When in Chur last week I visited several bookshops – secondhand and new. I decided to go back there yesterday to buy a couple more English language books. I chose Rachel Joyce’s The Unlikely Pilgrimage of Harold Fry and John Boyne’s The Absolutist. So I’ve now added to the very few titles that I brought with me and to the five picked up in Bern at the weekend.
As I wandered up the main street in the Old Town the sun came out and I decided to hunt for another book box. Fontana Park in Chur is a pretty square just behind the main street and by a busy road.
“In its present form, Fontana Park has reverted to the boundaries of the former Baroque garden from before 1860. With its refurbishment, the park has become a multi-purpose recreation area. The flower parterre in front of the old building still has its original length. Due to the lack of historical sources, the planting has been done in the contemporary style. Changing flower beds alternate side by side with boxwood beds, and potted plants complement the floral aspect. The modern fencing means that the park can be closed off at night while retaining the required degree of transparency.” Source
Fontana Park is also another location for a reading bench and box. I rummaged through the box picked two titles for closer inspection and was joined by another lady who picked an urban gardening title. The box had been used much more than the first one I visited and the notebook is filled with children’s drawings and scribbles.
The two books were one of Engadiner Sayings; words of wisdom that have been stencilled onto houses in the region and one about local artist Angelika Kauffman.
Self Portrait of the Prolific Artist Angelika Kauffman (1741-1807)

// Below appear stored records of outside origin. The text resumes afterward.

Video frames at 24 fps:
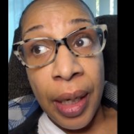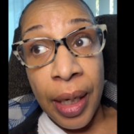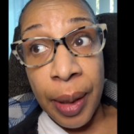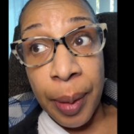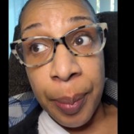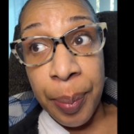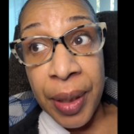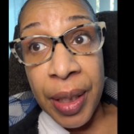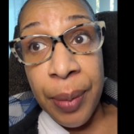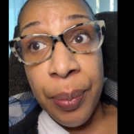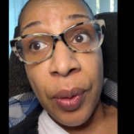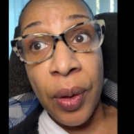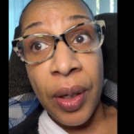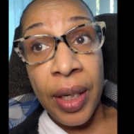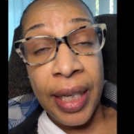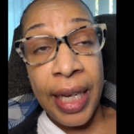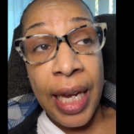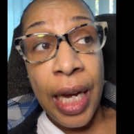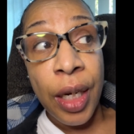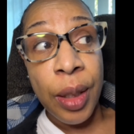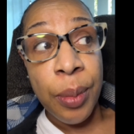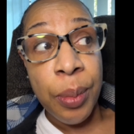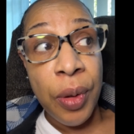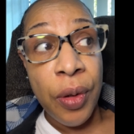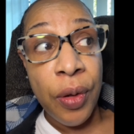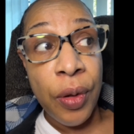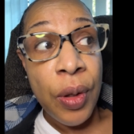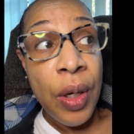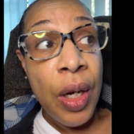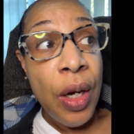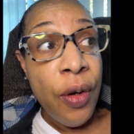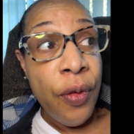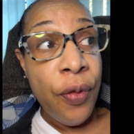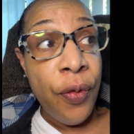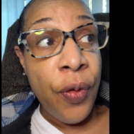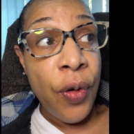people accountable
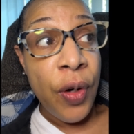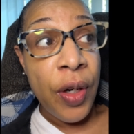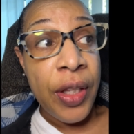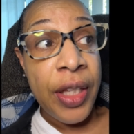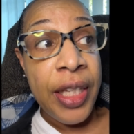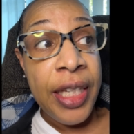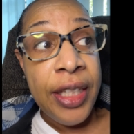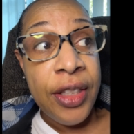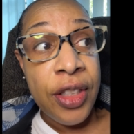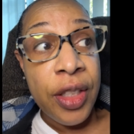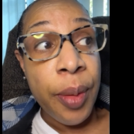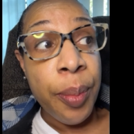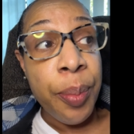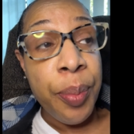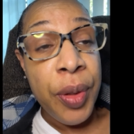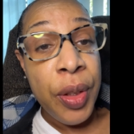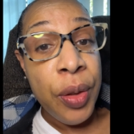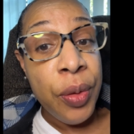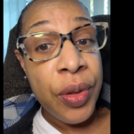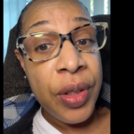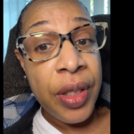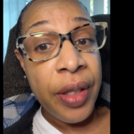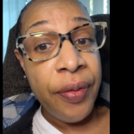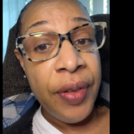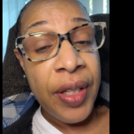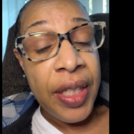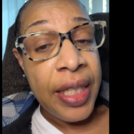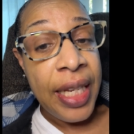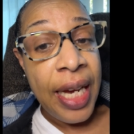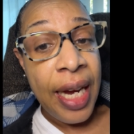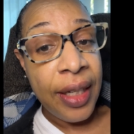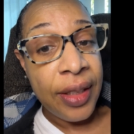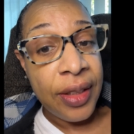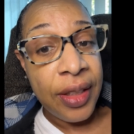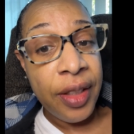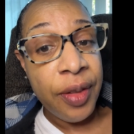for these abusive and
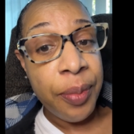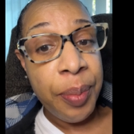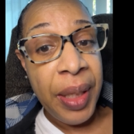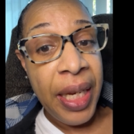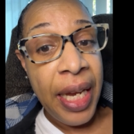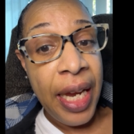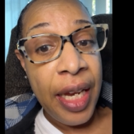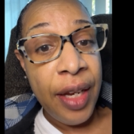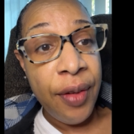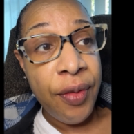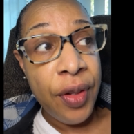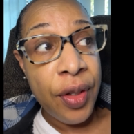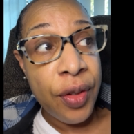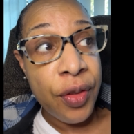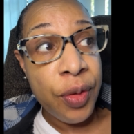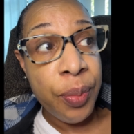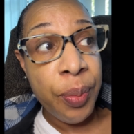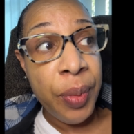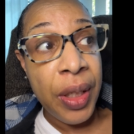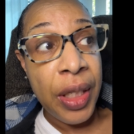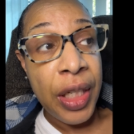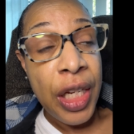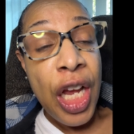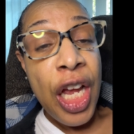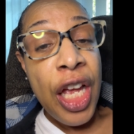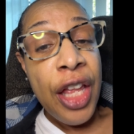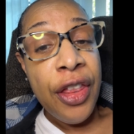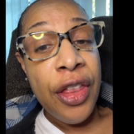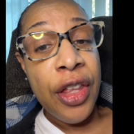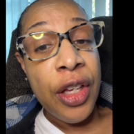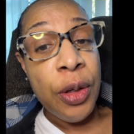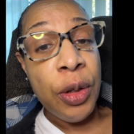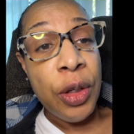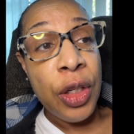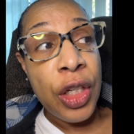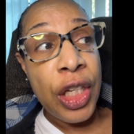toxic behaviors. But
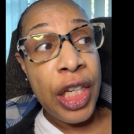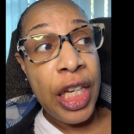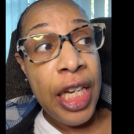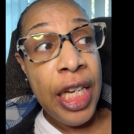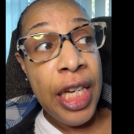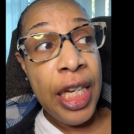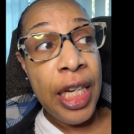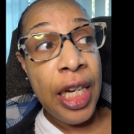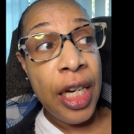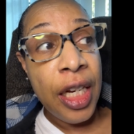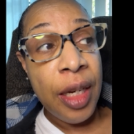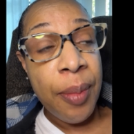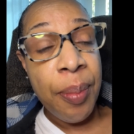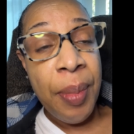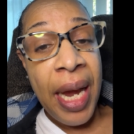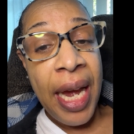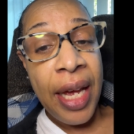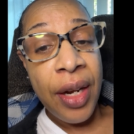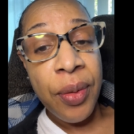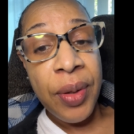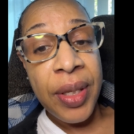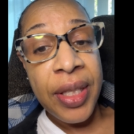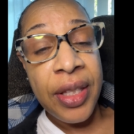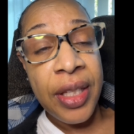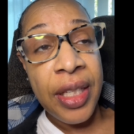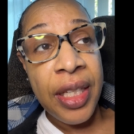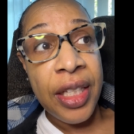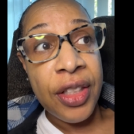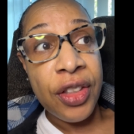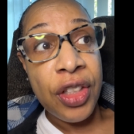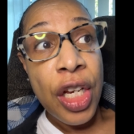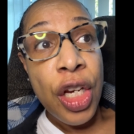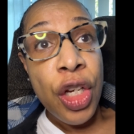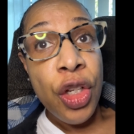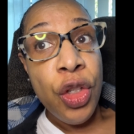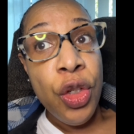the key of the matter is this.
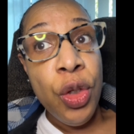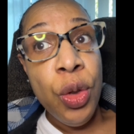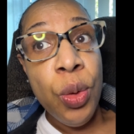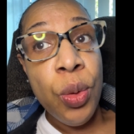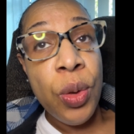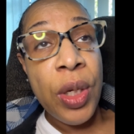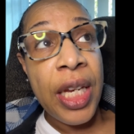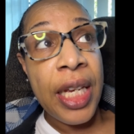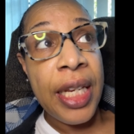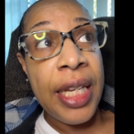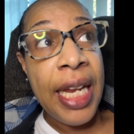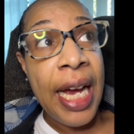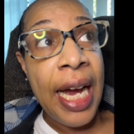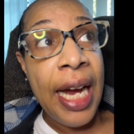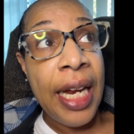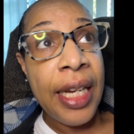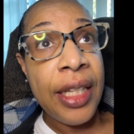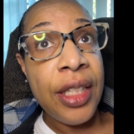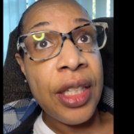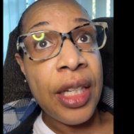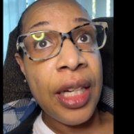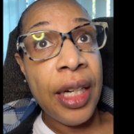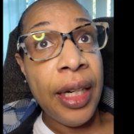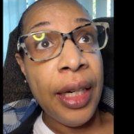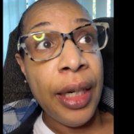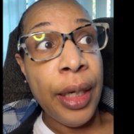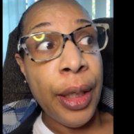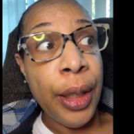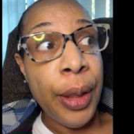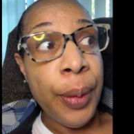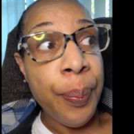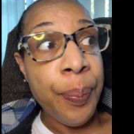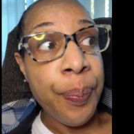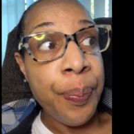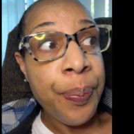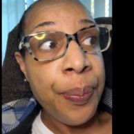You cannot
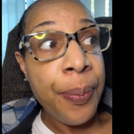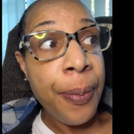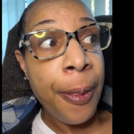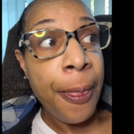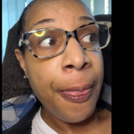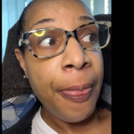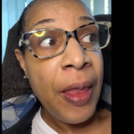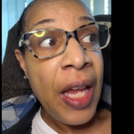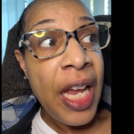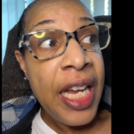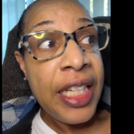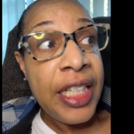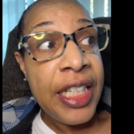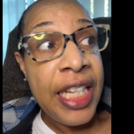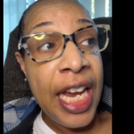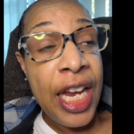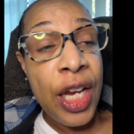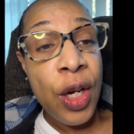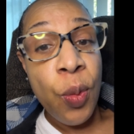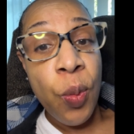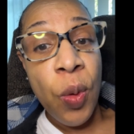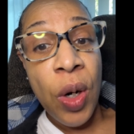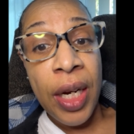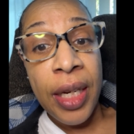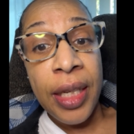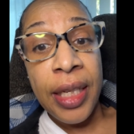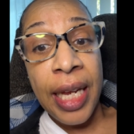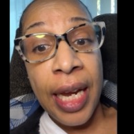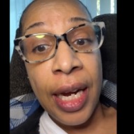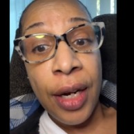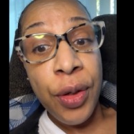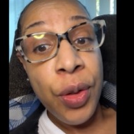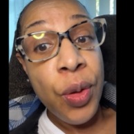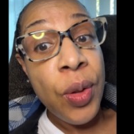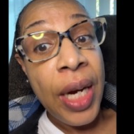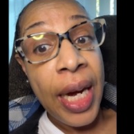take one
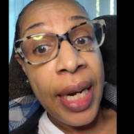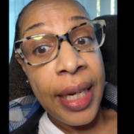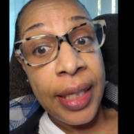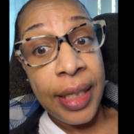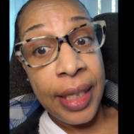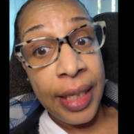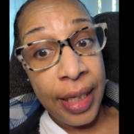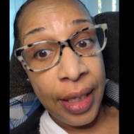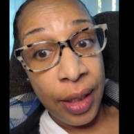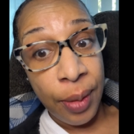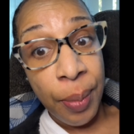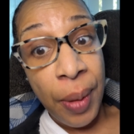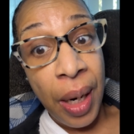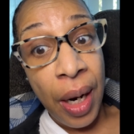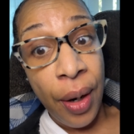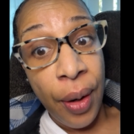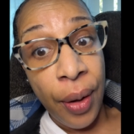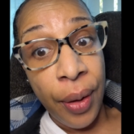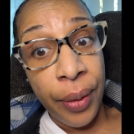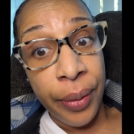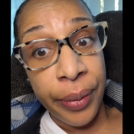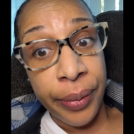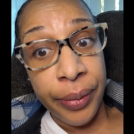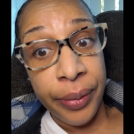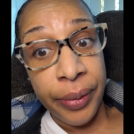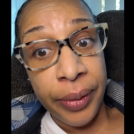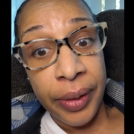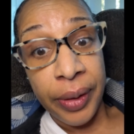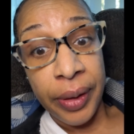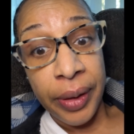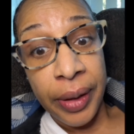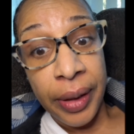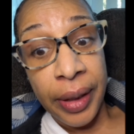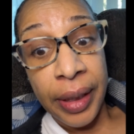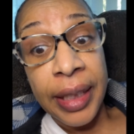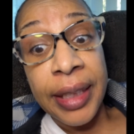down. You got to get them all.
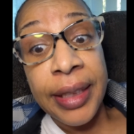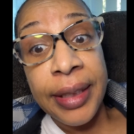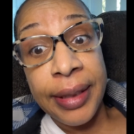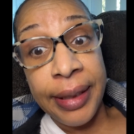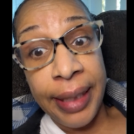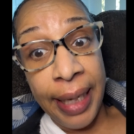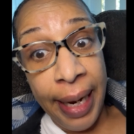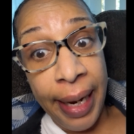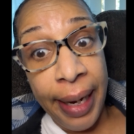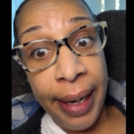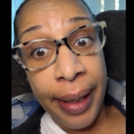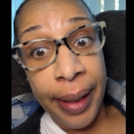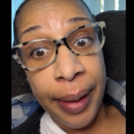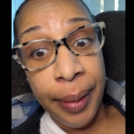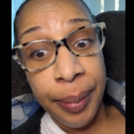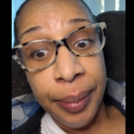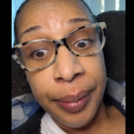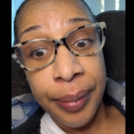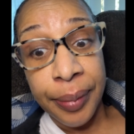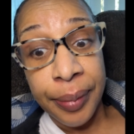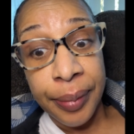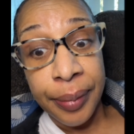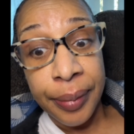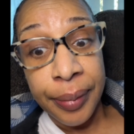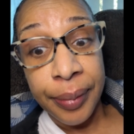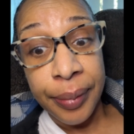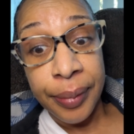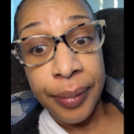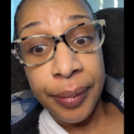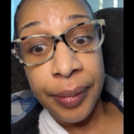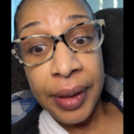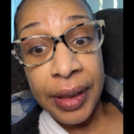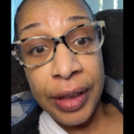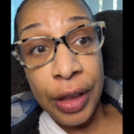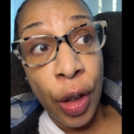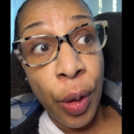It's time.
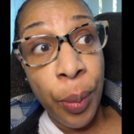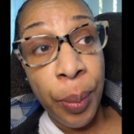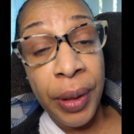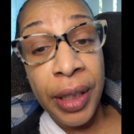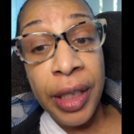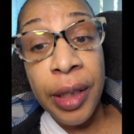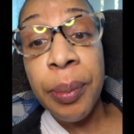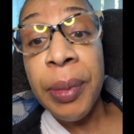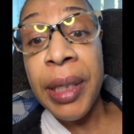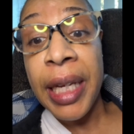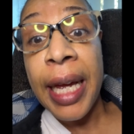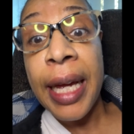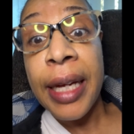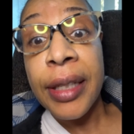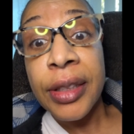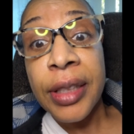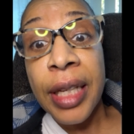Don't believe me, ask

Also in the park is a memorial to Captain Benedikt Fontana :
“The bronze Fontana memorial dates from the year 1903 and is in memory of Captain Benedikt Fontana. He was an episcopal bailiff who officiated at the southern border of the Three Leagues. He died in 1499 during the Swabian War at the battle of Calven, allegedly a martyr’s death, before the Graubünden army put the Habsburgs to flight. The monument was created by the Swiss sculptor Richard Kissling, whose works also include the Tell monument in Altdorf.” Source
Finally, I do love the Swiss window displays. This one in a jewellery and watch shop in Chur.